O ex-presidente dos Estados Unidos, Donald Trump, mantém um forte e declarado interesse em incorporar a Groenlândia ao território americano. Contudo, essa aspiração enfrenta a firme resistência das autoridades da Dinamarca e do governo groenlandês, que já expressaram claramente a falta de interesse em vender a estratégica ilha do Ártico, apesar da insistência de Washington.
Em recentes declarações, incluindo durante o Fórum Econômico Mundial em Davos, na Suíça, Trump mencionou um acordo preliminar com a Organização do Tratado do Atlântico Norte (Otan) envolvendo a Groenlândia e a segurança regional. No entanto, esse entendimento ainda não é definitivo e está em fase de negociação, mantendo abertas diversas possibilidades avaliadas pelo governo americano para anexar a ilha.
A busca pela aquisição da Groenlândia por Trump tem gerado um cenário de complexas manobras diplomáticas e até mesmo a consideração de métodos controversos. As opções em análise revelam a profundidade do desejo de Washington por essa região ártica, como apurado pelas informações da fonte.
Ação Militar: Riscos e Reações Internacionais
Apesar de Donald Trump ter afirmado publicamente que não planeja usar a força para obter a ilha autônoma dinamarquesa, a possibilidade de uma intervenção militar para a tomada do território não é descartada.
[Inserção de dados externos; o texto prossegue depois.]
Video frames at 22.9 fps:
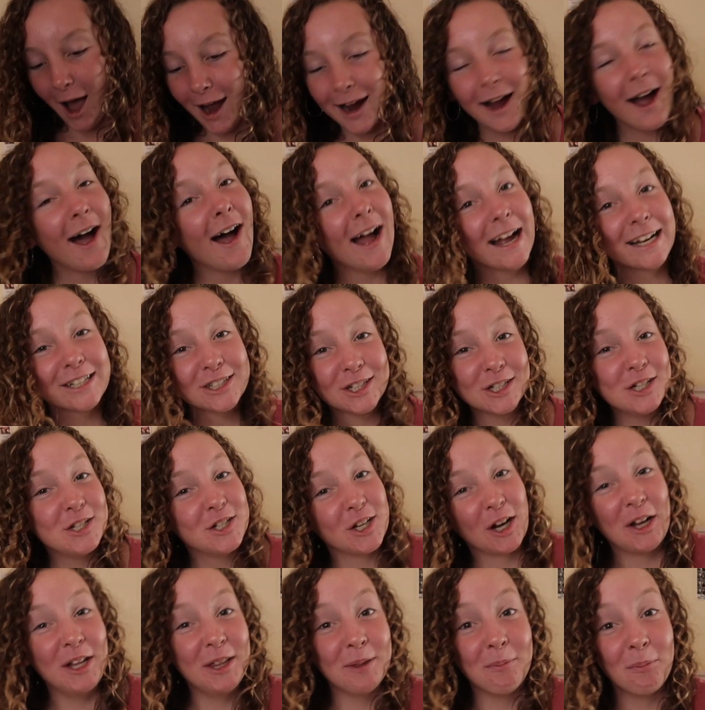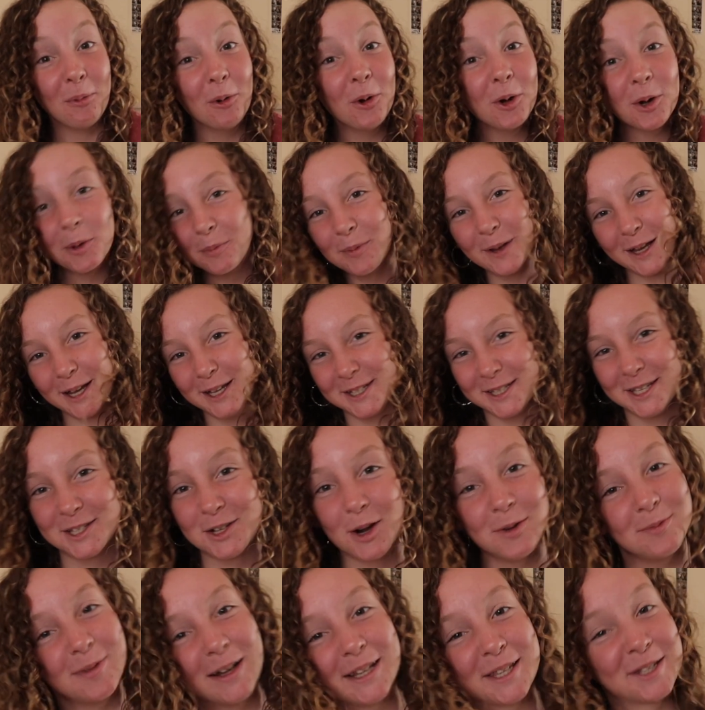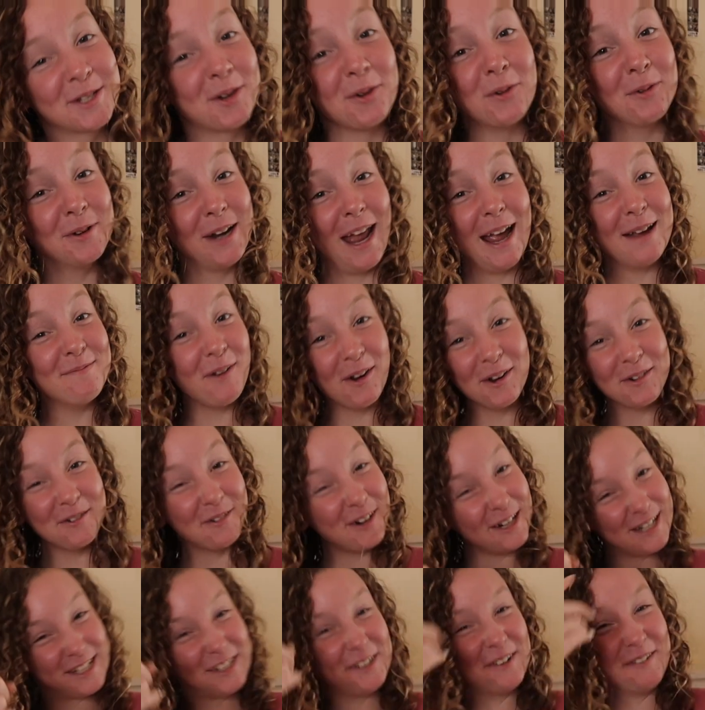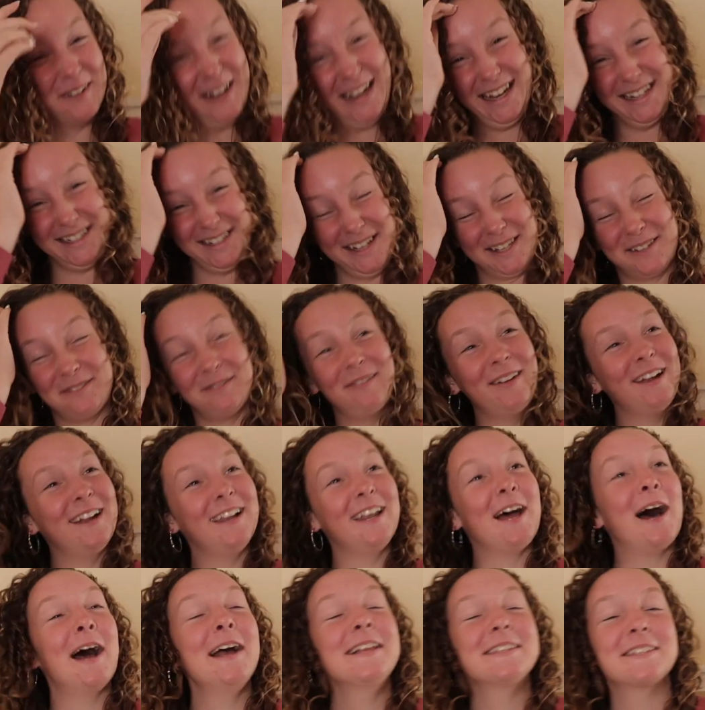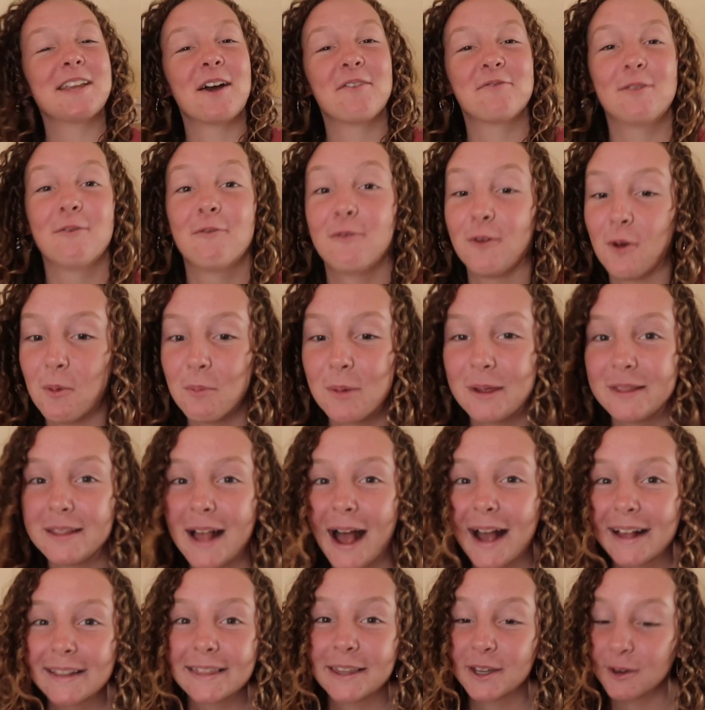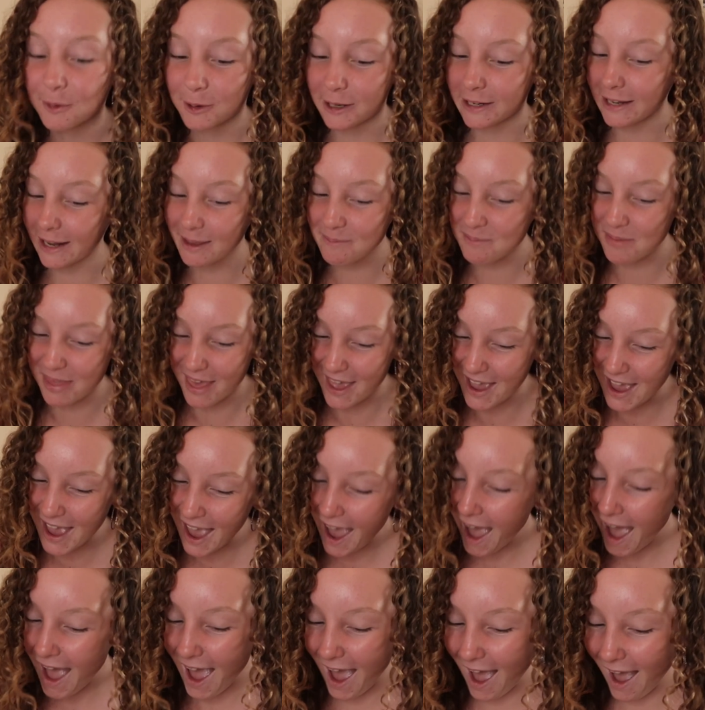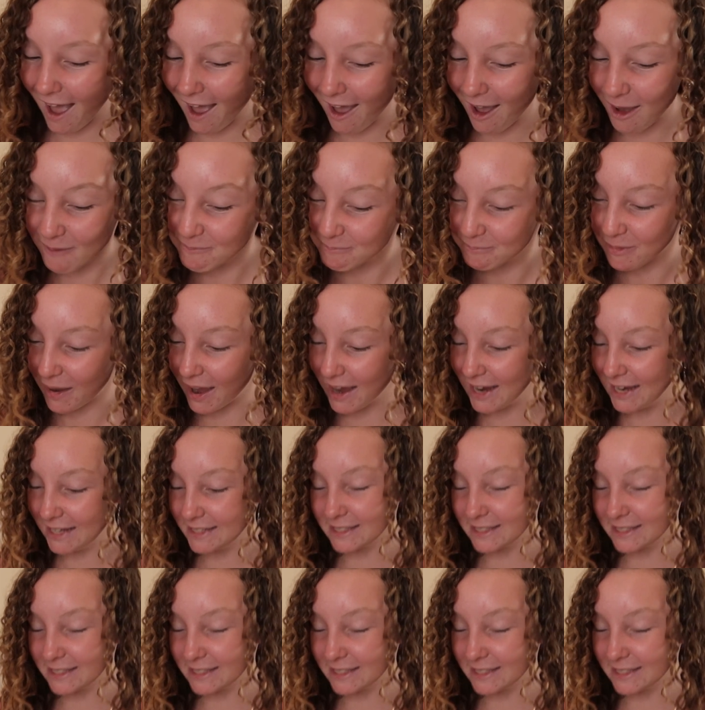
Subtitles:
I can't actually show you the book because it's got my school name on, which we just realised after filming that little clip there. ButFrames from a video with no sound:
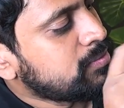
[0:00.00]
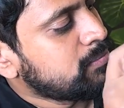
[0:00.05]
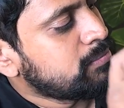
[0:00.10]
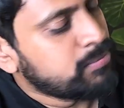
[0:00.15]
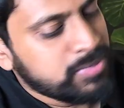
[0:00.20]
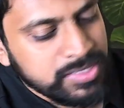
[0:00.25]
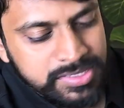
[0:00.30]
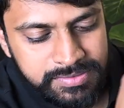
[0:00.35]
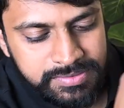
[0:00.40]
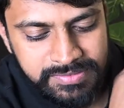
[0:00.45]

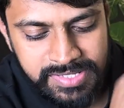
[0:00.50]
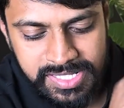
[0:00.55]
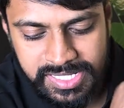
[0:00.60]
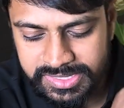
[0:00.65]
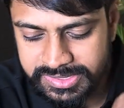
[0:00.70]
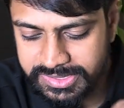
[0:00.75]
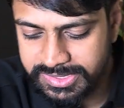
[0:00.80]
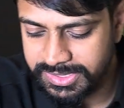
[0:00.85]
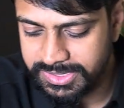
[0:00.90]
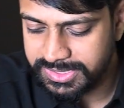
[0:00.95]
But where
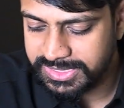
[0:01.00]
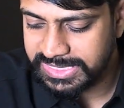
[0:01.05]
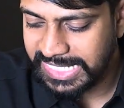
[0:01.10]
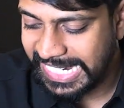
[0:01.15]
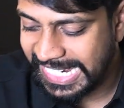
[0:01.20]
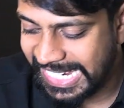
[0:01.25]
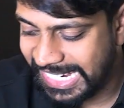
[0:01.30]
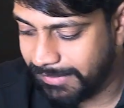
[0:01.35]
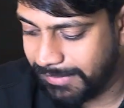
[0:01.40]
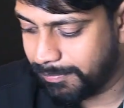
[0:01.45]
is this
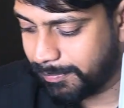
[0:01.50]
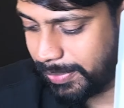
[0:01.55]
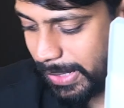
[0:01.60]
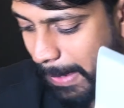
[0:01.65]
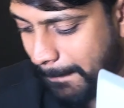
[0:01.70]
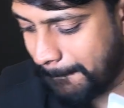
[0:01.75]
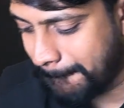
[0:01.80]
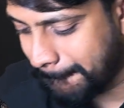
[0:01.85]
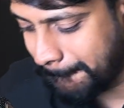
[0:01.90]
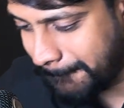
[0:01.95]
clip
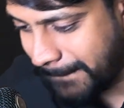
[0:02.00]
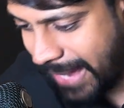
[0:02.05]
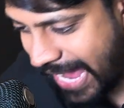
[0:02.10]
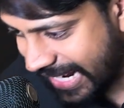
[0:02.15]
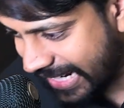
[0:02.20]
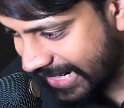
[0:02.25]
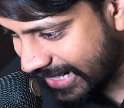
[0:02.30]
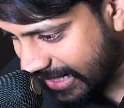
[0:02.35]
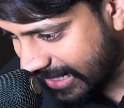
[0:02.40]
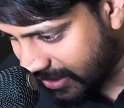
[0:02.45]

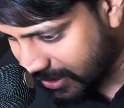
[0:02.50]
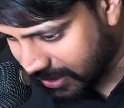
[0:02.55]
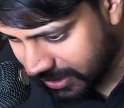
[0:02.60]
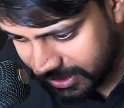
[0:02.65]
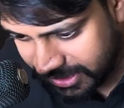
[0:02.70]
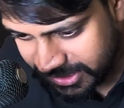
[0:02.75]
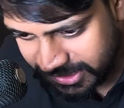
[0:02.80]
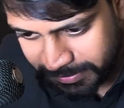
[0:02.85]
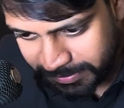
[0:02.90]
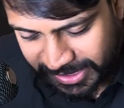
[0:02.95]
magnet?
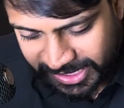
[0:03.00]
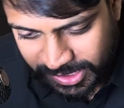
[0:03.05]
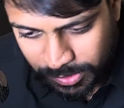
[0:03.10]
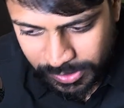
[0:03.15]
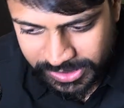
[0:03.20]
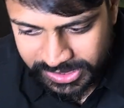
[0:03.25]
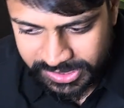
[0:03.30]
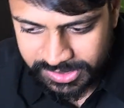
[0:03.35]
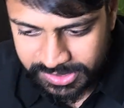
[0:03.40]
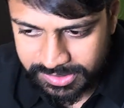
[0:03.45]
That is my
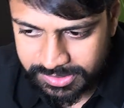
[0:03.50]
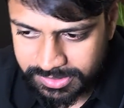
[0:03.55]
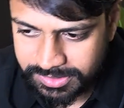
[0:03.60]
question.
Declarações anteriores da Casa Branca já enfatizaram que “todas as opções estão sobre a mesa”, incluindo o uso da força, um ponto que gera grande preocupação internacional.
Tecnicamente, uma ação militar para a aquisição da Groenlândia seria considerada fácil para os EUA. A ilha não possui forças armadas próprias, dependendo da Dinamarca, que também dispõe de recursos aéreos e navais limitados para cobrir uma área tão vasta. A pequena população, cerca de 60 mil pessoas concentradas na capital Nuuk, e a presença de algumas centenas de militares americanos na base de Pituffik, no noroeste da ilha, reforçam essa percepção de vulnerabilidade.
No entanto, uma ação desse tipo colocaria em xeque as relações dos EUA com seus principais aliados europeus e a própria atuação da Otan. Em resposta à pressão americana, países como França, Alemanha e Reino Unido enviaram pequenos contingentes militares para a Groenlândia para um exercício liderado por Paris, sem o comando da Aliança Atlântica e sem a participação dos EUA. Essa iniciativa levou Trump a anunciar a imposição de novas tarifas sobre os países que se opõem ao seu plano de anexar a ilha, escalando ainda mais as tensões.
Apoio à Independência: Uma Via Indireta para a Aquisição da Groenlândia
Outra estratégia de Donald Trump tem sido incentivar a independência da Groenlândia, que atualmente pertence ao Reino da Dinamarca. Esse posicionamento visa remover obstáculos para que os EUA possam firmar acordos diretos com a ilha, contornando a necessidade de aprovação de Copenhague no modelo atual.
Para conquistar a independência, os habitantes da Groenlândia precisariam votar em um referendo e, em seguida, negociar um acordo que seria aprovado tanto por Nuuk quanto por Copenhague. Uma pesquisa de opinião realizada em 2025 pela empresa Verian indicou que 56% dos groenlandeses eram favoráveis à independência da ilha, enquanto 28% se opunham.
Entretanto, um levantamento posterior da mesma empresa, encomendado pelos jornais Berlingske e Sermitsiaq, revelou que os groenlandeses não desejam fazer parte dos EUA. Os resultados mostraram que 85% dos habitantes da Groenlândia não querem deixar o Reino e se tornar parte dos EUA, enquanto apenas 6% manifestaram esse desejo, com 9% indecisos.
As manobras americanas não se limitaram a discursos. Em agosto do ano passado, a Dinamarca convocou o principal diplomata dos EUA em Copenhague após relatos de que americanos ligados a Trump estariam realizando operações secretas de influência na Groenlândia. Em dezembro, Trump criou o cargo de enviado especial para a Groenlândia, nomeando Jeff Landry, com o objetivo declarado de “tornar a Groenlândia parte dos EUA”.
A Insistência na Compra: Alto Custo e Rejeição
Apesar da clara rejeição da população da ilha e da Dinamarca, Trump tem insistido na opção de comprar a Groenlândia. Em seu discurso no Fórum de Davos, ele voltou a defender esse caminho, buscando “negociações imediatas” para discutir a aquisição do território semiautônomo dinamarquês.
Além dos consideráveis obstáculos burocráticos e políticos que envolvem a compra, a aquisição da Groenlândia representaria um altíssimo custo financeiro para os EUA. Estima-se que o valor necessário equivaleria a 70% de todo o orçamento de defesa do país previsto para 2026, um montante que sublinha a complexidade e a improbabilidade dessa abordagem, dada a forte oposição.